▶ **Work required**
Of all the lines in the entries below, give again exactly those starting at the line containing "[00:00:00.90 to 00:00:01.80]" and ending at the line containing "[00:00:09.00 to 00:00:09.90]", both ends included, and no others.

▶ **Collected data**
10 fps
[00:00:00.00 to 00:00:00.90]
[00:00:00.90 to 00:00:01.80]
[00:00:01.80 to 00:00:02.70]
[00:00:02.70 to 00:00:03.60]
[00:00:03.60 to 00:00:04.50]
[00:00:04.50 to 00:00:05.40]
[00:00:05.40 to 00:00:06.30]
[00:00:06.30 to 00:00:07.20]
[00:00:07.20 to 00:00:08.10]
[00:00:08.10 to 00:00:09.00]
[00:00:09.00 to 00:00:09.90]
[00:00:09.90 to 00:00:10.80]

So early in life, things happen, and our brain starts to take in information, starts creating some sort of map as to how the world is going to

---

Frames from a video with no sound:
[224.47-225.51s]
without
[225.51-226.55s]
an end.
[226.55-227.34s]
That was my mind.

▶ **Response**
[00:00:00.90 to 00:00:01.80]
[00:00:01.80 to 00:00:02.70]
[00:00:02.70 to 00:00:03.60]
[00:00:03.60 to 00:00:04.50]
[00:00:04.50 to 00:00:05.40]
[00:00:05.40 to 00:00:06.30]
[00:00:06.30 to 00:00:07.20]
[00:00:07.20 to 00:00:08.10]
[00:00:08.10 to 00:00:09.00]
[00:00:09.00 to 00:00:09.90]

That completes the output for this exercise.